The Barracks
- First edition
- Author: John McGahern
- Language: English
- Publisher: Faber and Faber
- Publication date: 1963
- Publication place: Ireland
- Media type: Print (hardcover and paperback)
- Pages: 232 (first edition)
- ISBN: 0-571-11990-5 (1st ed.) 0-14-200425-1 (new hardcover)
- OCLC: 12478315

= The Barracks (novel) =

Book by John McGahern

The Barracks is the debut novel of Irish writer John McGahern (1934–2006). Critically acclaimed when it was published in 1963, it won the AE Memorial Award from the Arts Council of Ireland and the Macauley Fellowship.

The Barracks is set in a police barracks similar to the one McGahern lived in with his father from the age of ten, after his mother's death from breast cancer. The narrator and central character is Elizabeth Reegan, a young woman who had worked as a nurse in London for two years during the Blitz. She then marries a widower police officer with three children and lives in the Irish village where she had been raised. She is unhappy with her new life and depressed. She discovers that she is dying of breast cancer, as McGahern's mother had.

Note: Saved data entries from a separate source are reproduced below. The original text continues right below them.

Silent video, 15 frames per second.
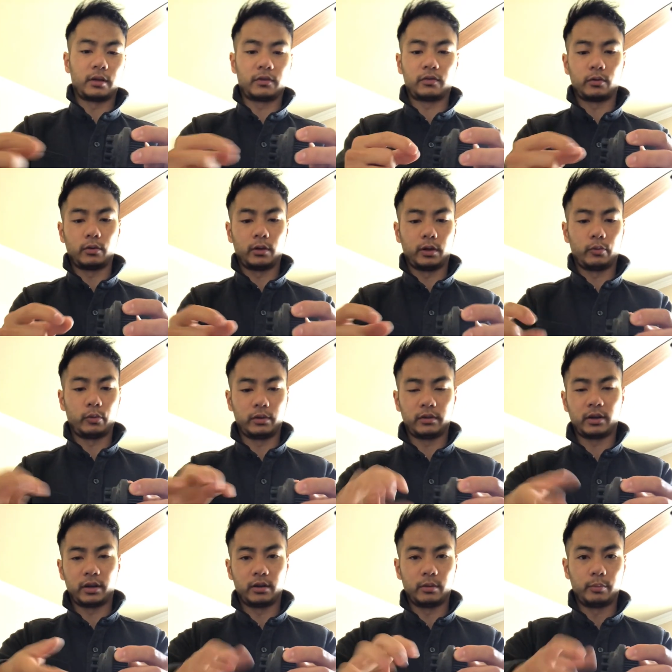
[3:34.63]
So like when you
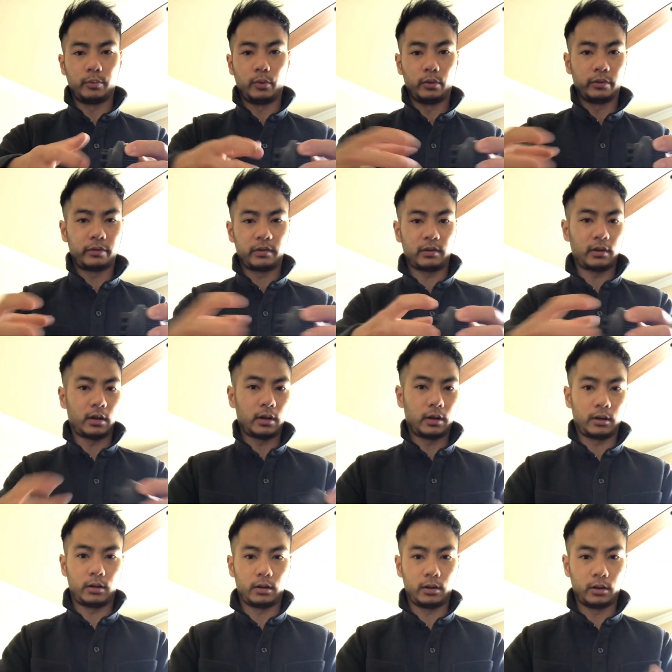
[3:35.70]
tighten the bolts,
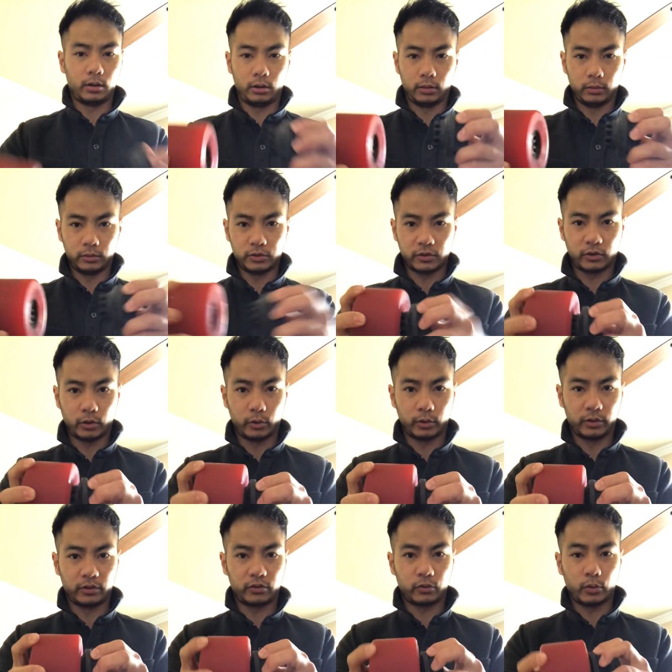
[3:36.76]
it'll just go in
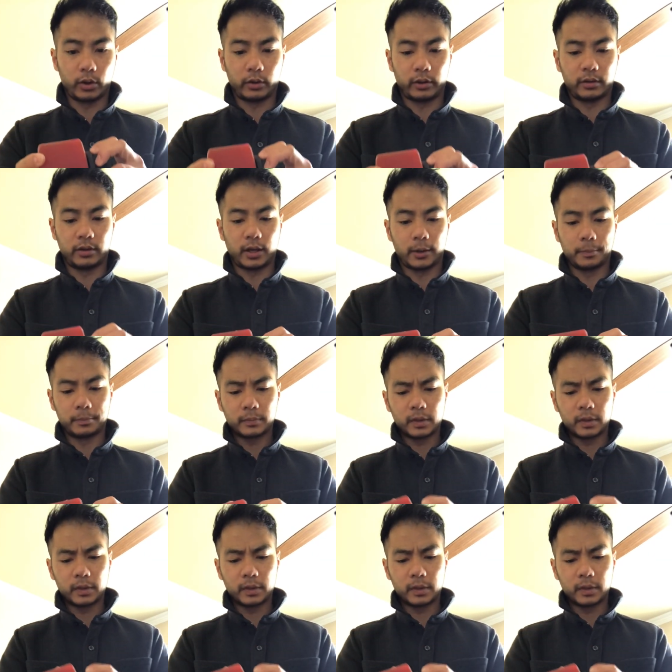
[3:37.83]
straight like that.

The generous Macauley Fellowship McGahern received for The Barracks allowed him to take a year's sabbatical from his job as a teacher. During this year he travelled and lived in London, Spain, France, and Germany, finished his second novel The Dark, worked as a labourer and barman, and married Annikki Laaksi, a Finnish theatre director. The Dark was published in 1965, and caused McGahern's fame in Ireland to become notoriety when it was banned under the Censorship Act because of its themes of parental and clerical child abuse.

The Barracks was adapted for the stage by Hugh Leonard for the 1969 Dublin Theatre Festival.